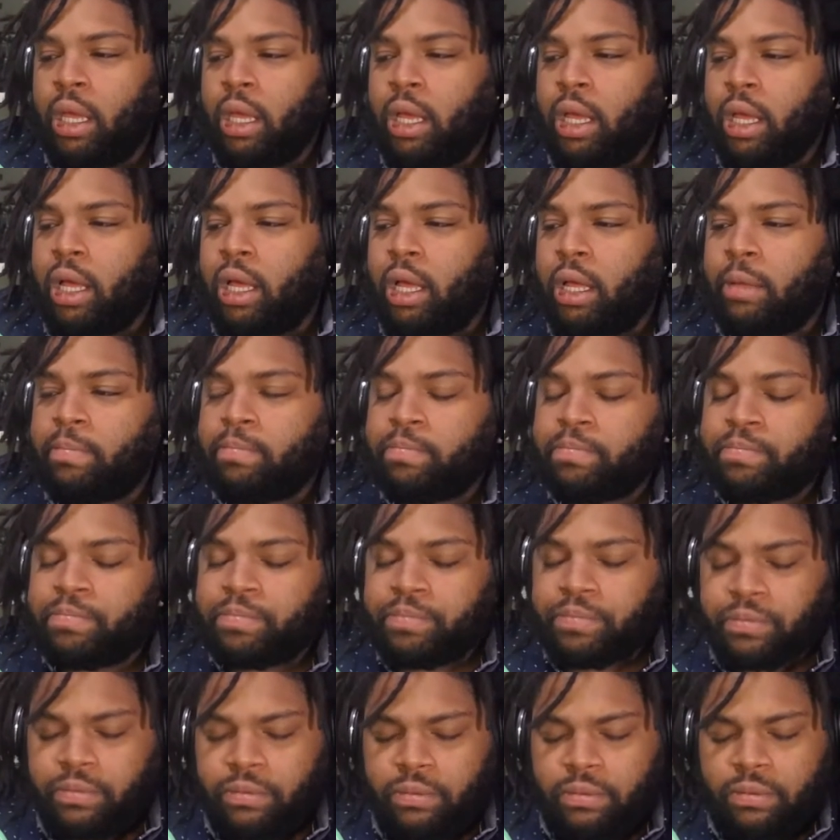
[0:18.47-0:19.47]
Um,
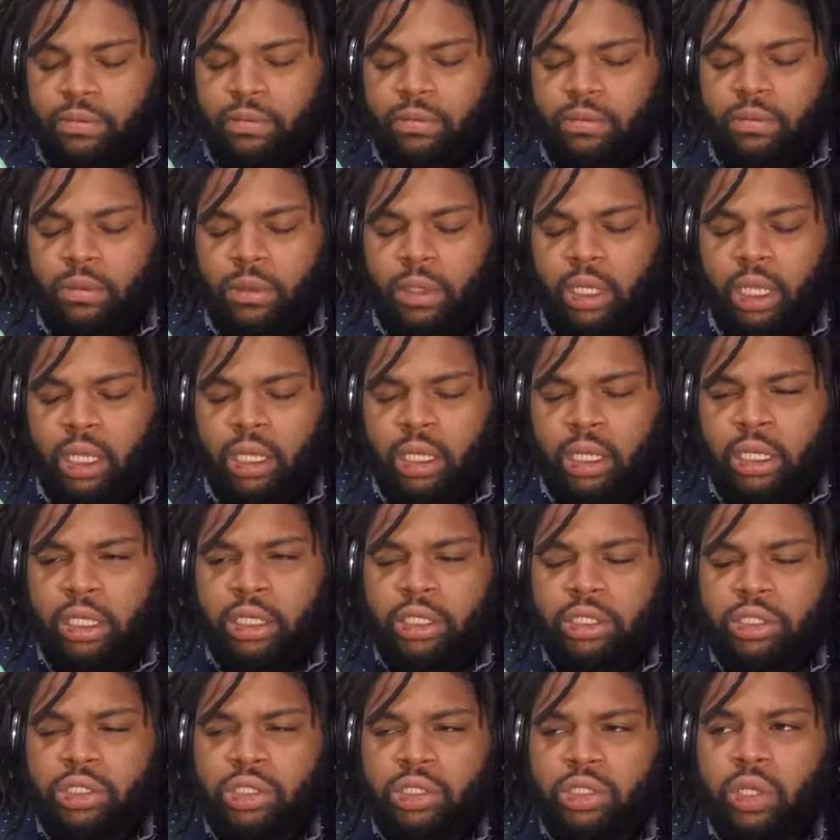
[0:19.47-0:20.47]

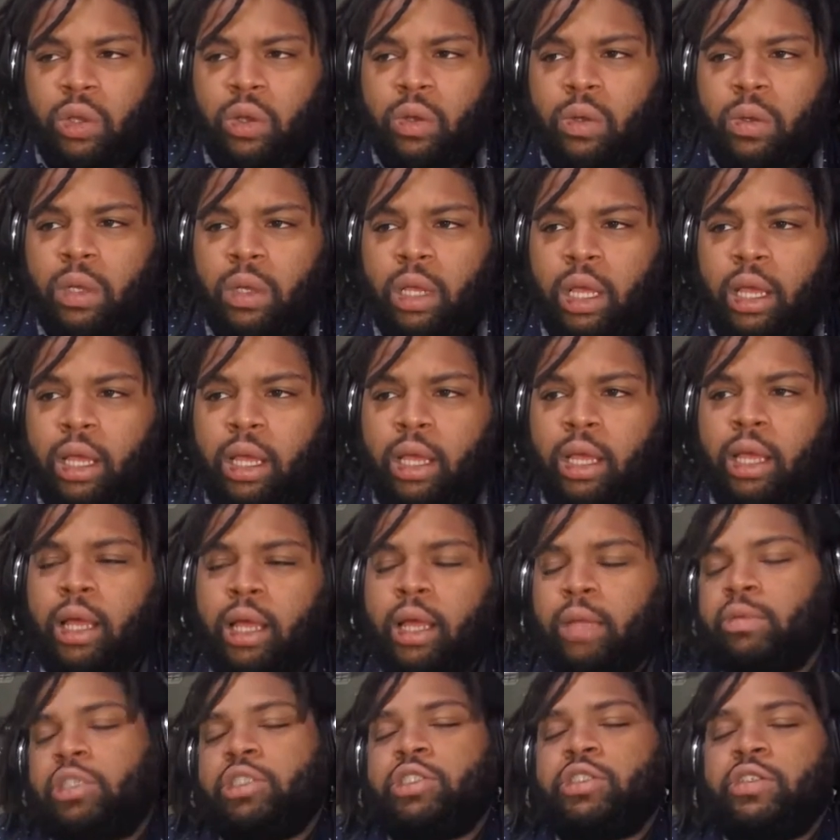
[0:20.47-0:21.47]
so
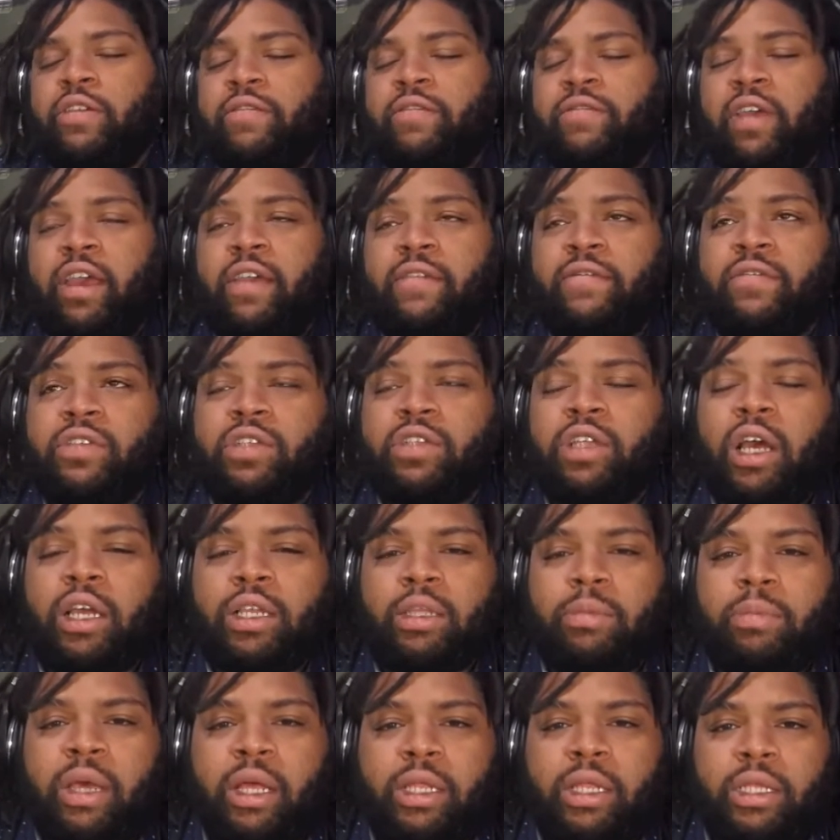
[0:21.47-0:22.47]
I'm not sure if I ever
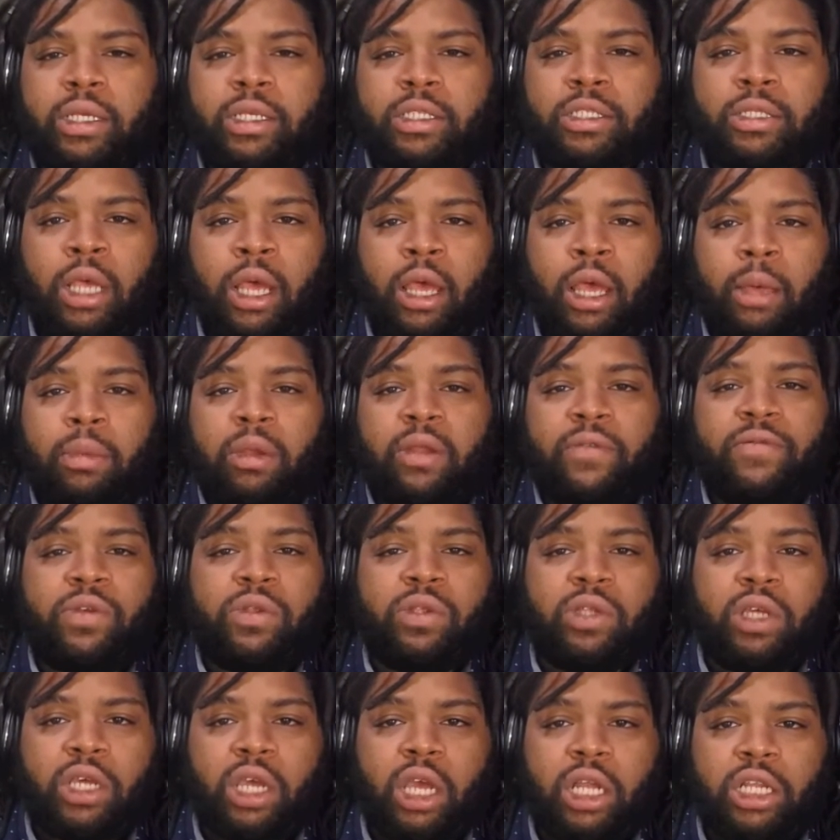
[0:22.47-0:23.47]
talked about this, but if you
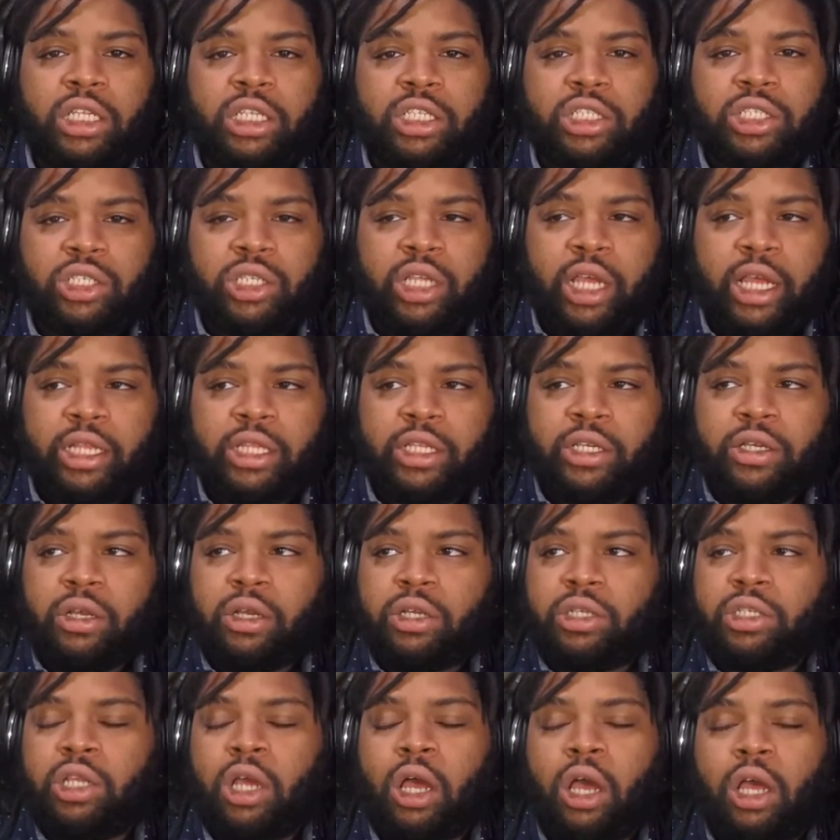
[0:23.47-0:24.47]
look on the internet, there
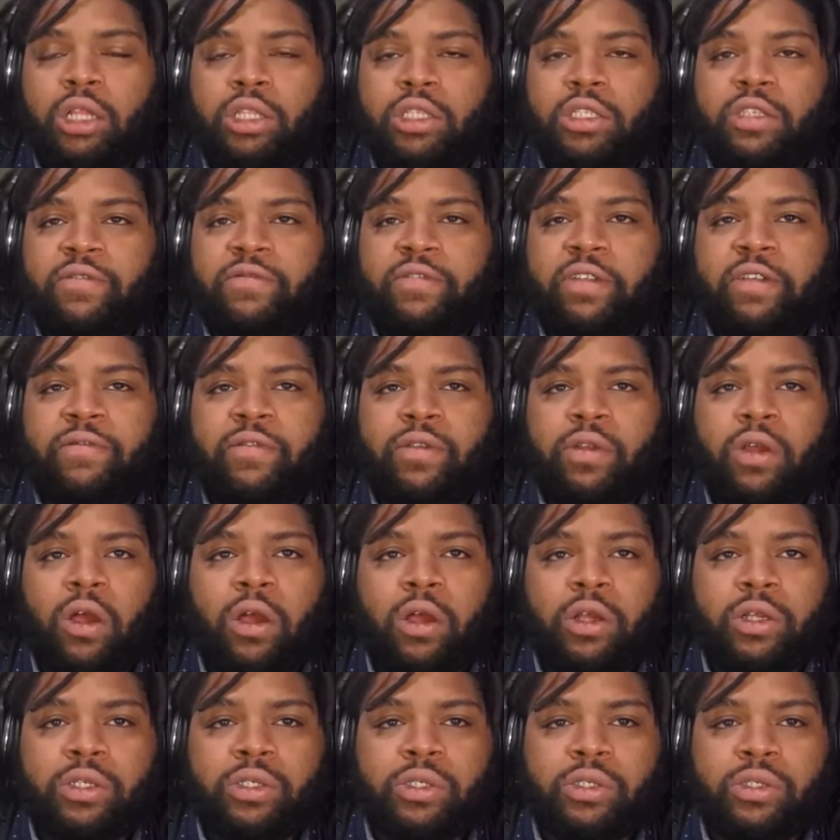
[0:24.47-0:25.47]
are tons of different
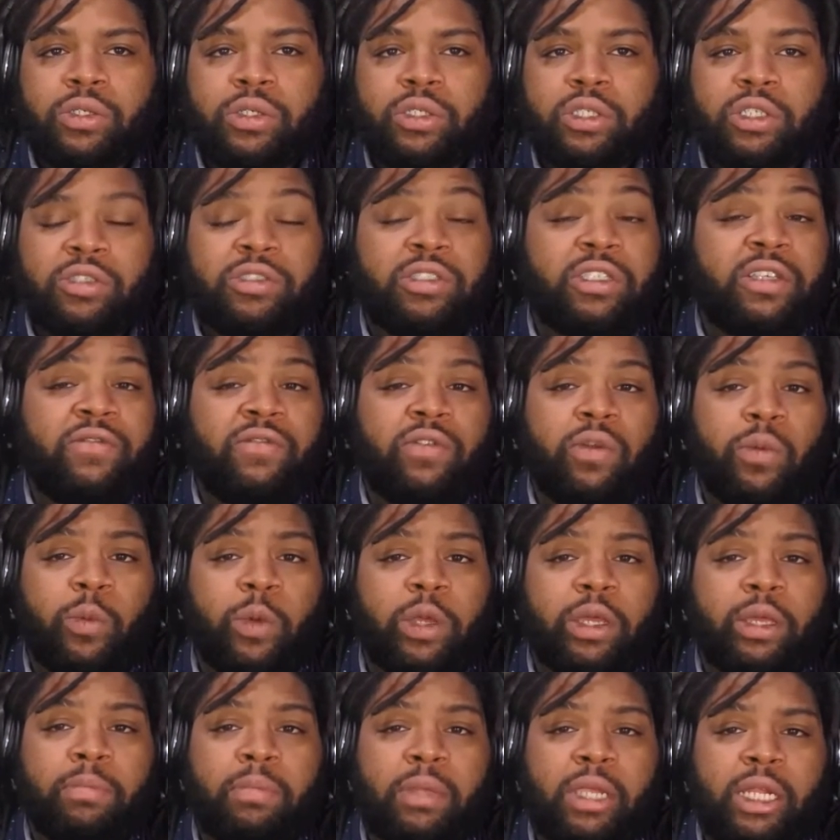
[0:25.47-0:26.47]
articles. There's even a
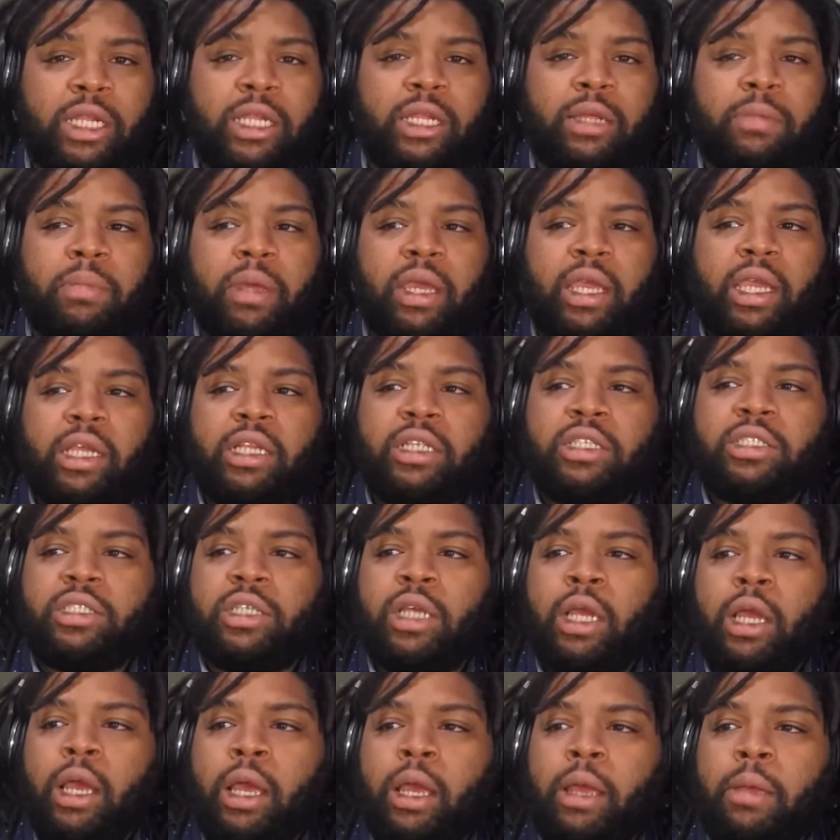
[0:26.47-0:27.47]
Wikipedia page
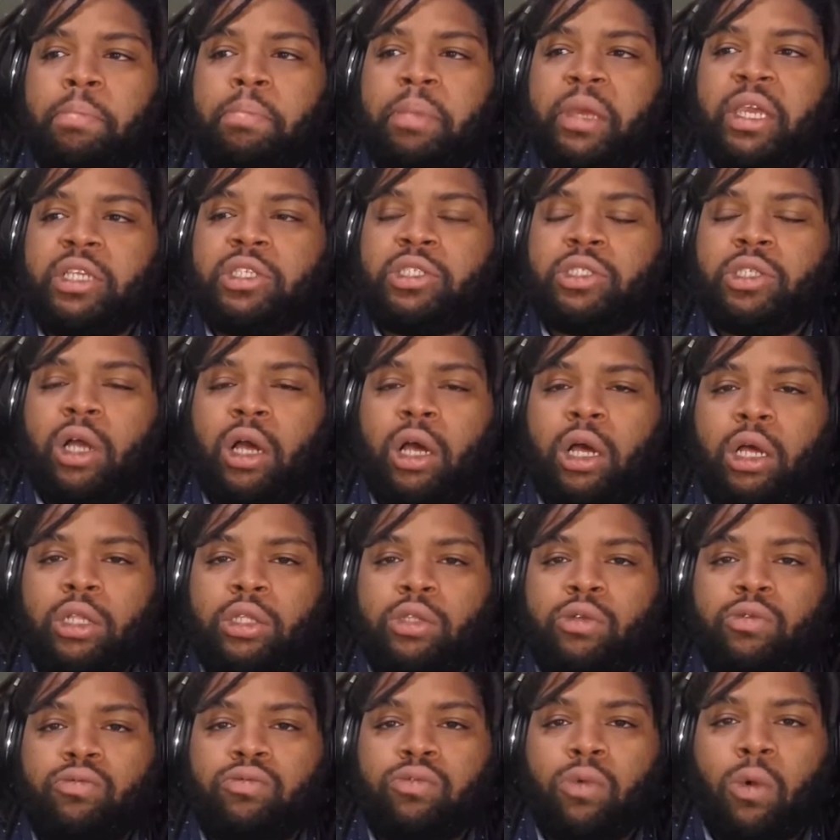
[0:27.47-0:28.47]
based on
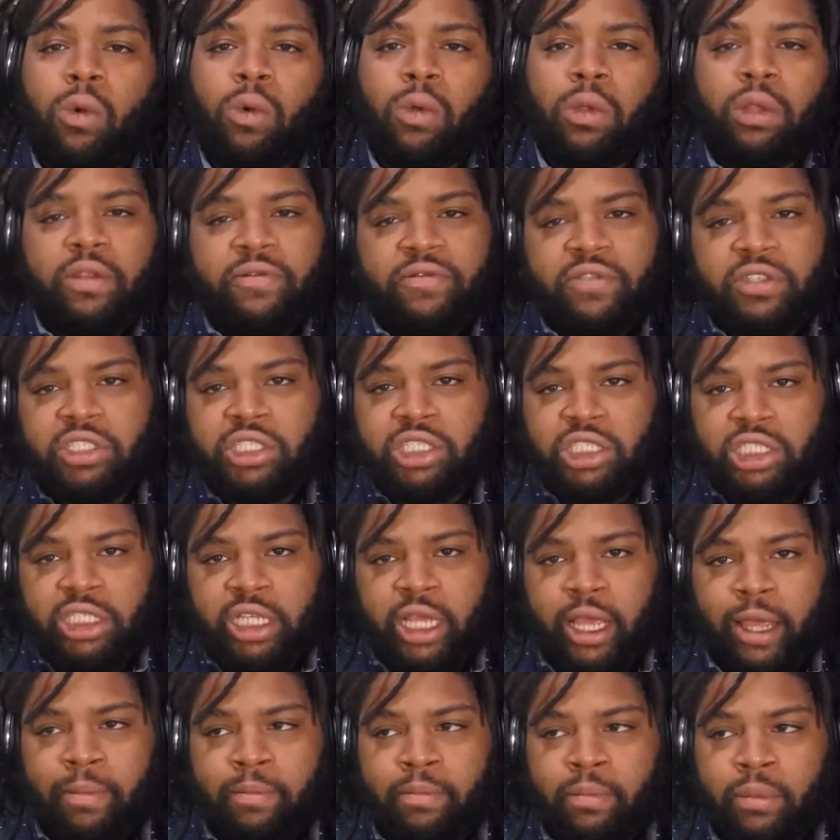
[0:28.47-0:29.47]
the role of a
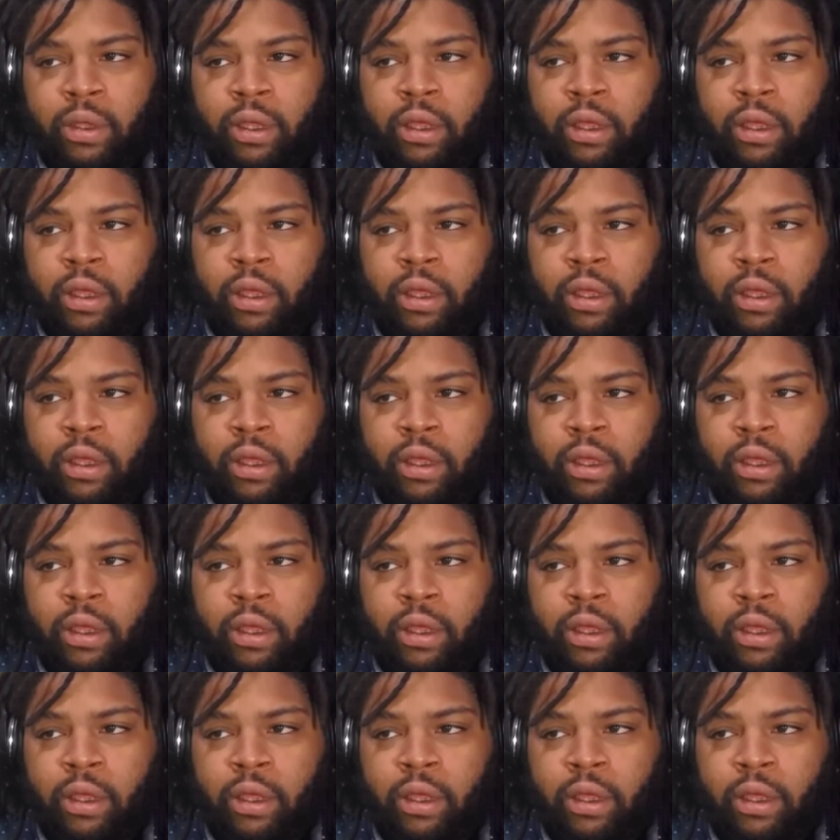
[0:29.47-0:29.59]
GM.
☆ ☆ ☆ ☆ ☆
Output a verbatim copy of the lines from the line containing "[0:26.47-0:27.47]" through the end of the data, both included, without any images.

Solution to this task:
[0:26.47-0:27.47]
Wikipedia page
[0:27.47-0:28.47]
based on
[0:28.47-0:29.47]
the role of a
[0:29.47-0:29.59]
GM.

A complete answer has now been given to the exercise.